Could you retype exactly the lines below between the one holding "Frames from a" and the one holding "[13:12.10-13:13.10]", inclusive, leaving out any pictures?

Stored items:

[Start of Attachment]

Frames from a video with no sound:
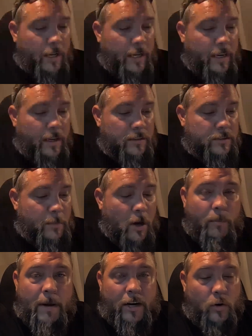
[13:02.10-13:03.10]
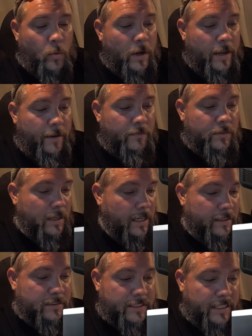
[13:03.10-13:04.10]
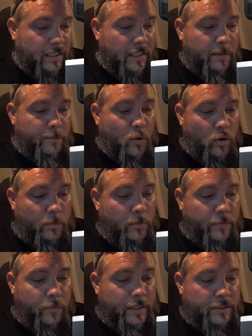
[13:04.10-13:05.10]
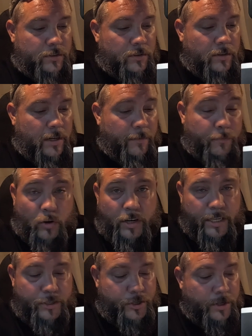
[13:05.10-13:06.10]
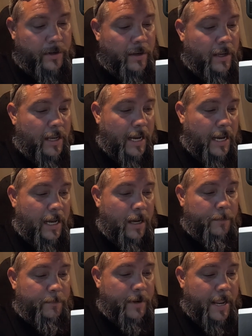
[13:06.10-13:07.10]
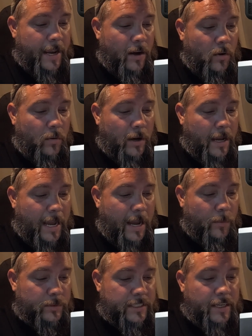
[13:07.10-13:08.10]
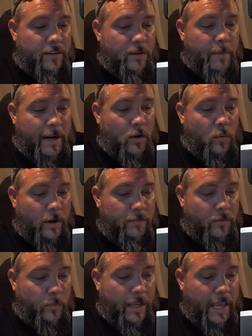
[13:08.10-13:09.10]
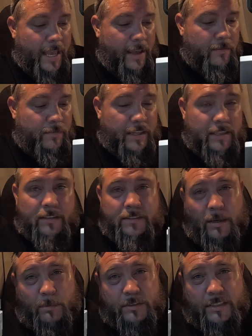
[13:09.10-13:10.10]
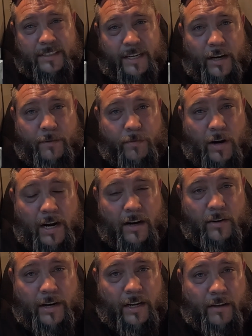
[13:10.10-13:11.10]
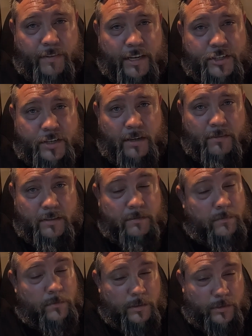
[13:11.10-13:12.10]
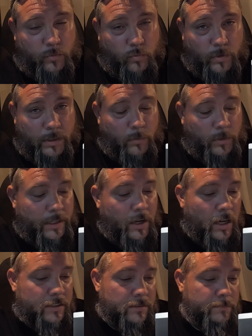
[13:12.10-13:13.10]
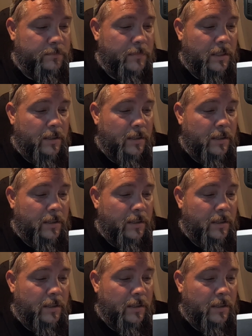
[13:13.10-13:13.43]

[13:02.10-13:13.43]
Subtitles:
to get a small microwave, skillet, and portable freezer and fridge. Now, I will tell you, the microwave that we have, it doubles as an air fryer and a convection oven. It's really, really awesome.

[End of Attachment]
[Start of Attachment]

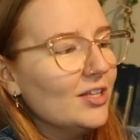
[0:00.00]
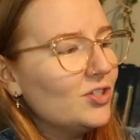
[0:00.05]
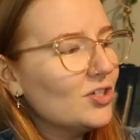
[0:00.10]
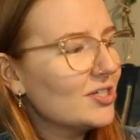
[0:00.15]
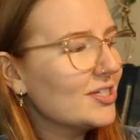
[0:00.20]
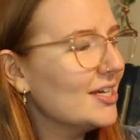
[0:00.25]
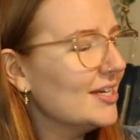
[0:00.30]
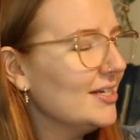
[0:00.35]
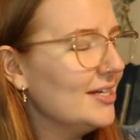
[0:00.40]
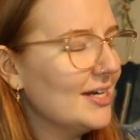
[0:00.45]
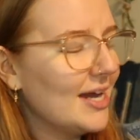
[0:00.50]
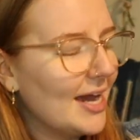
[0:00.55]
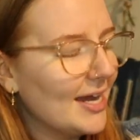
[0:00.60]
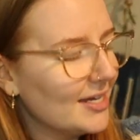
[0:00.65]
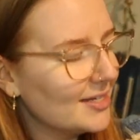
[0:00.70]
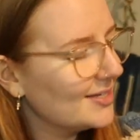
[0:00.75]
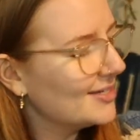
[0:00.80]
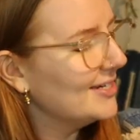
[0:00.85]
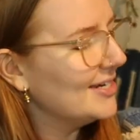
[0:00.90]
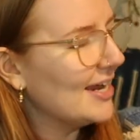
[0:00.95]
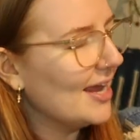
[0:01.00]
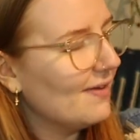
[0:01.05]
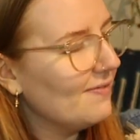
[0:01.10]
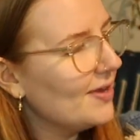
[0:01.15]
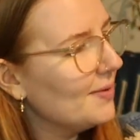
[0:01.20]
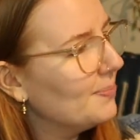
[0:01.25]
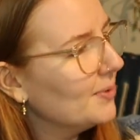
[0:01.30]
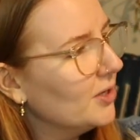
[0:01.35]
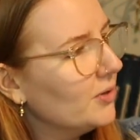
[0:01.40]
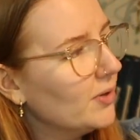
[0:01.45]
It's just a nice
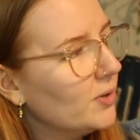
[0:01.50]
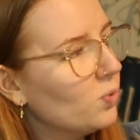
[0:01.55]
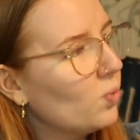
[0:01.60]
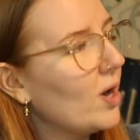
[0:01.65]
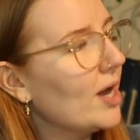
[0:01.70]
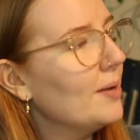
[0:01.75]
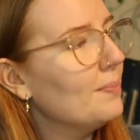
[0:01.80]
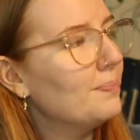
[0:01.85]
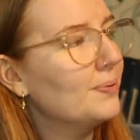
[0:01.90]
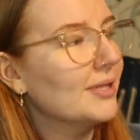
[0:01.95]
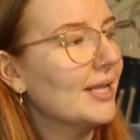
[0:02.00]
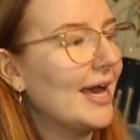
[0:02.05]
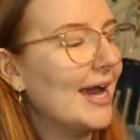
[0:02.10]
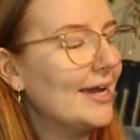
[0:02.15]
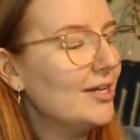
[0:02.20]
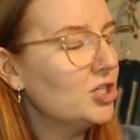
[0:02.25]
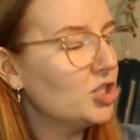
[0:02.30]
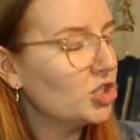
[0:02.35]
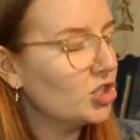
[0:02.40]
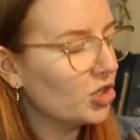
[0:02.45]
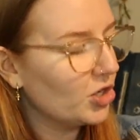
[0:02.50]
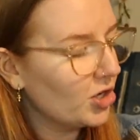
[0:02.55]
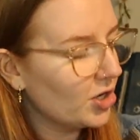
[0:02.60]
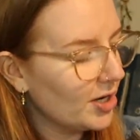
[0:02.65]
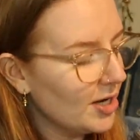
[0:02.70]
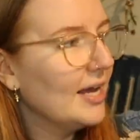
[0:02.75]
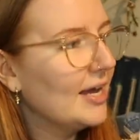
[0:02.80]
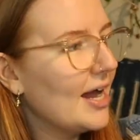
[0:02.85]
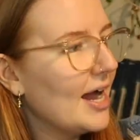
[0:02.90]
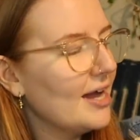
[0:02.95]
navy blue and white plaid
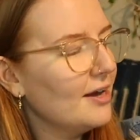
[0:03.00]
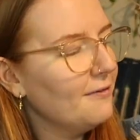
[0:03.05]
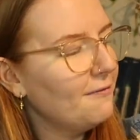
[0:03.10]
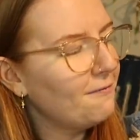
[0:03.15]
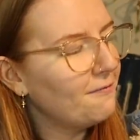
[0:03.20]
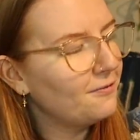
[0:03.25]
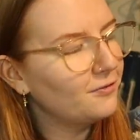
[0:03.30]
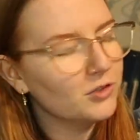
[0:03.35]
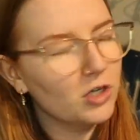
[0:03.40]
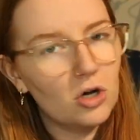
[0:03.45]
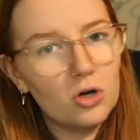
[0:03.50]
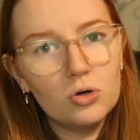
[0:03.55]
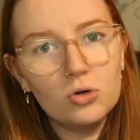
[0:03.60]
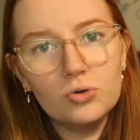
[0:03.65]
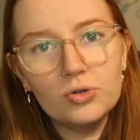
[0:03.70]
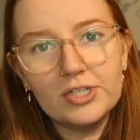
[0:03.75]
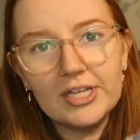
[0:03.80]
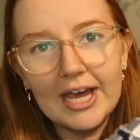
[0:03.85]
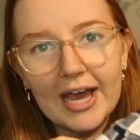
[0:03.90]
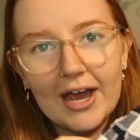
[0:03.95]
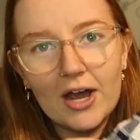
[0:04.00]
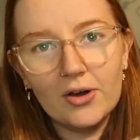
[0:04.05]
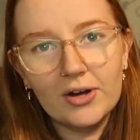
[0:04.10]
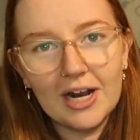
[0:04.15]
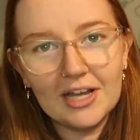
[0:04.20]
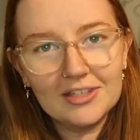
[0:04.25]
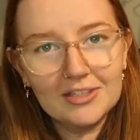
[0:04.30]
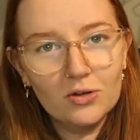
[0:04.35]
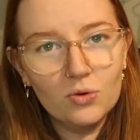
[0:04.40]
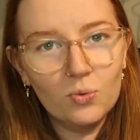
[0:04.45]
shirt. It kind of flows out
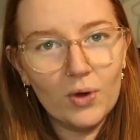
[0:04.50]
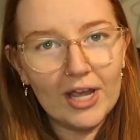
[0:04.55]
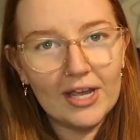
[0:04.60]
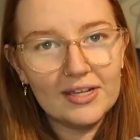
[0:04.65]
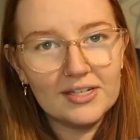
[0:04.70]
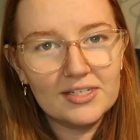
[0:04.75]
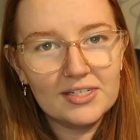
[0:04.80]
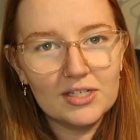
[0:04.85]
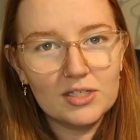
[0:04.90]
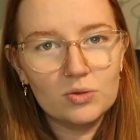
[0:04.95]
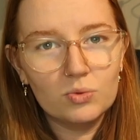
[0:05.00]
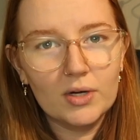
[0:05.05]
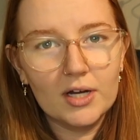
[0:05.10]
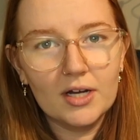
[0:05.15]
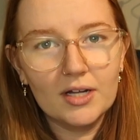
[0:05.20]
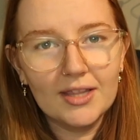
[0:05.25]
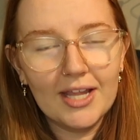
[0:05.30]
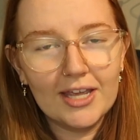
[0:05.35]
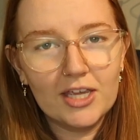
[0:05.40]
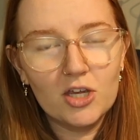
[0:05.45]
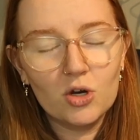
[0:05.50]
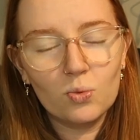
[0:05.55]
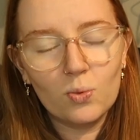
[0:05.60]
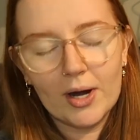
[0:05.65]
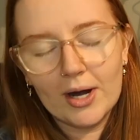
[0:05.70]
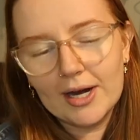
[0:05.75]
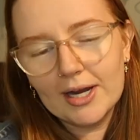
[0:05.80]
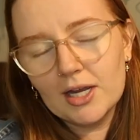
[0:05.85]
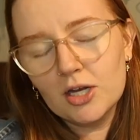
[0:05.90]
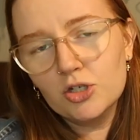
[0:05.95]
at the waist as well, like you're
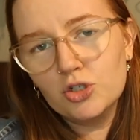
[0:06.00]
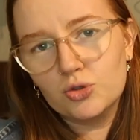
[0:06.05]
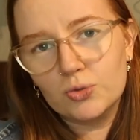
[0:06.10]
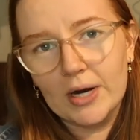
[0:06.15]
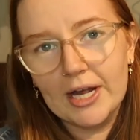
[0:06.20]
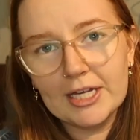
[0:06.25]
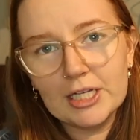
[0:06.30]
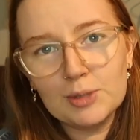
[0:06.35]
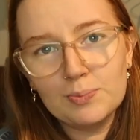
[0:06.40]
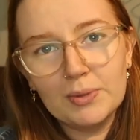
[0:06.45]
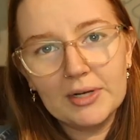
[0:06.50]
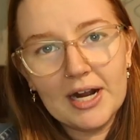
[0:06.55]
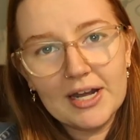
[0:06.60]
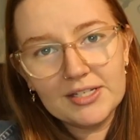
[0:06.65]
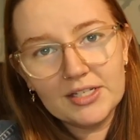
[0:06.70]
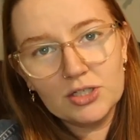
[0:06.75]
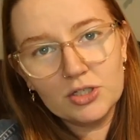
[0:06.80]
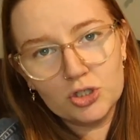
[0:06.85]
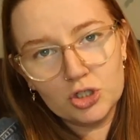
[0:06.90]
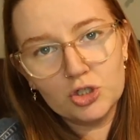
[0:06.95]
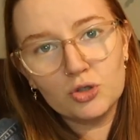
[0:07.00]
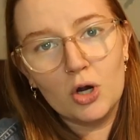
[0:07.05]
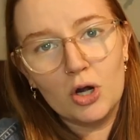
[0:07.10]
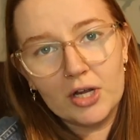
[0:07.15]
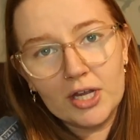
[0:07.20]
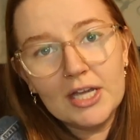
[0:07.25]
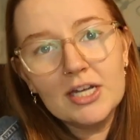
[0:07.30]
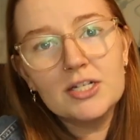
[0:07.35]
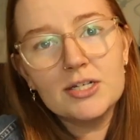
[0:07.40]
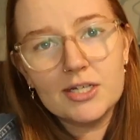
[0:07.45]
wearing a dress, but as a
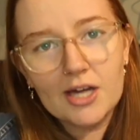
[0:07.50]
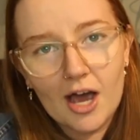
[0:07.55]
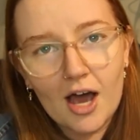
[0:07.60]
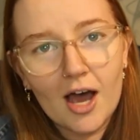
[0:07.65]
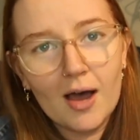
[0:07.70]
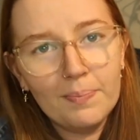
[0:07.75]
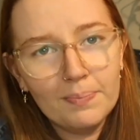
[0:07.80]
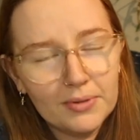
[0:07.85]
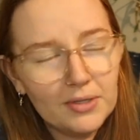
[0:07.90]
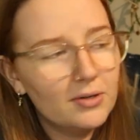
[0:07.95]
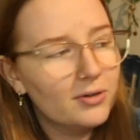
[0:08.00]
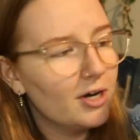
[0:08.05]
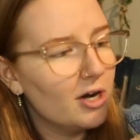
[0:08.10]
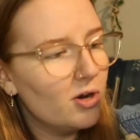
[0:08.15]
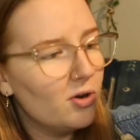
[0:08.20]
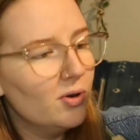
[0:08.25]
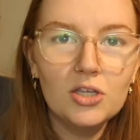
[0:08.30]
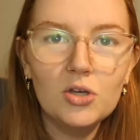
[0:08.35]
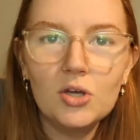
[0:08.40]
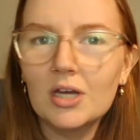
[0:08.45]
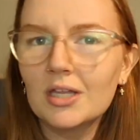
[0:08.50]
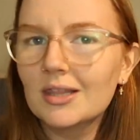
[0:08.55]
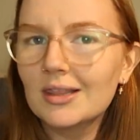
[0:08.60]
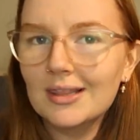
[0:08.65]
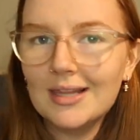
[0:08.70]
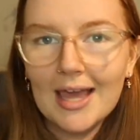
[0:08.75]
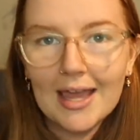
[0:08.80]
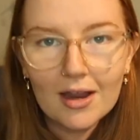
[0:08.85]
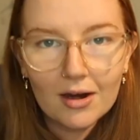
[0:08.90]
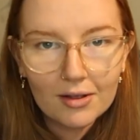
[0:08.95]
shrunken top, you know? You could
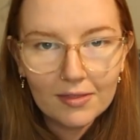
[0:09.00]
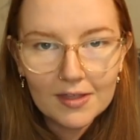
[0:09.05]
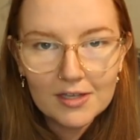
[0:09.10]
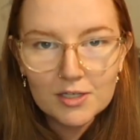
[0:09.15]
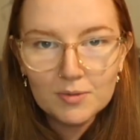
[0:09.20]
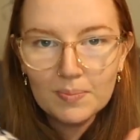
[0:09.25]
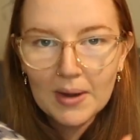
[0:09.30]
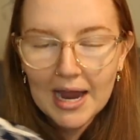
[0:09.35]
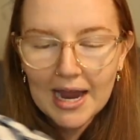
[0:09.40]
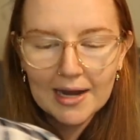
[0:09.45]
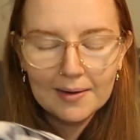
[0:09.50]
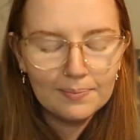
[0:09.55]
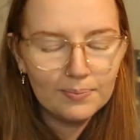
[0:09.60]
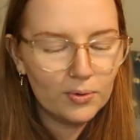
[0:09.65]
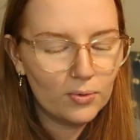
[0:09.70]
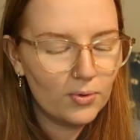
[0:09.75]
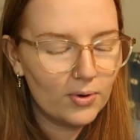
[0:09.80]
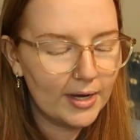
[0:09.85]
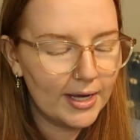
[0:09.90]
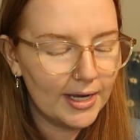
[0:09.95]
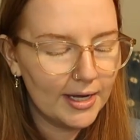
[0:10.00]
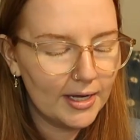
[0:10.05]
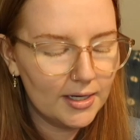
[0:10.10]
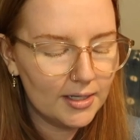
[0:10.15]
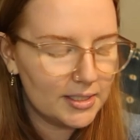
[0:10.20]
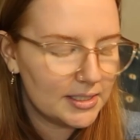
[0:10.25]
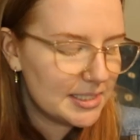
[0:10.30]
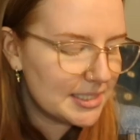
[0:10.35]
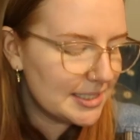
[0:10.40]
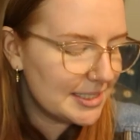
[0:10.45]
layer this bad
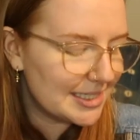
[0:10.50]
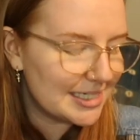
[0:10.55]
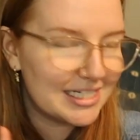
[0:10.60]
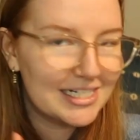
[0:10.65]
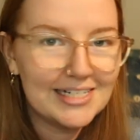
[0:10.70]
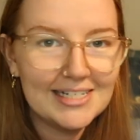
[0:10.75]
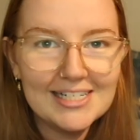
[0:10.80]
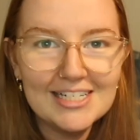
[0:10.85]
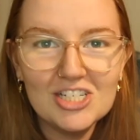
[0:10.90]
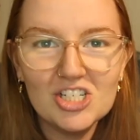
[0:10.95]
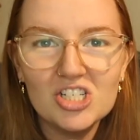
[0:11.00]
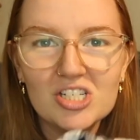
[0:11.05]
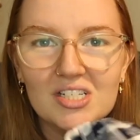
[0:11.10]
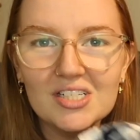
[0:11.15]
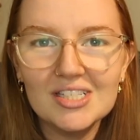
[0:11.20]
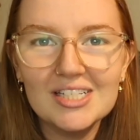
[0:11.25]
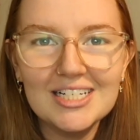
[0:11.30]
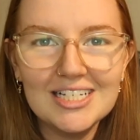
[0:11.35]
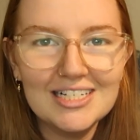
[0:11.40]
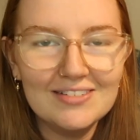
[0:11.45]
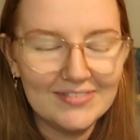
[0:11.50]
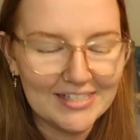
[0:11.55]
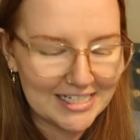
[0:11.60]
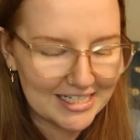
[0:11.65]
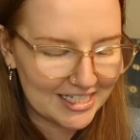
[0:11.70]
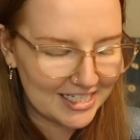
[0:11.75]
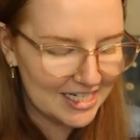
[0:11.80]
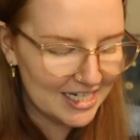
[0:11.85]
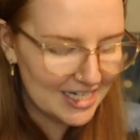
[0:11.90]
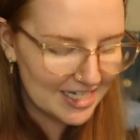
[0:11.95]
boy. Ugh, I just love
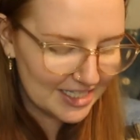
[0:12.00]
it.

[End of Attachment]

→ Answer space:
Frames from a video with no sound:
[13:02.10-13:03.10]
[13:03.10-13:04.10]
[13:04.10-13:05.10]
[13:05.10-13:06.10]
[13:06.10-13:07.10]
[13:07.10-13:08.10]
[13:08.10-13:09.10]
[13:09.10-13:10.10]
[13:10.10-13:11.10]
[13:11.10-13:12.10]
[13:12.10-13:13.10]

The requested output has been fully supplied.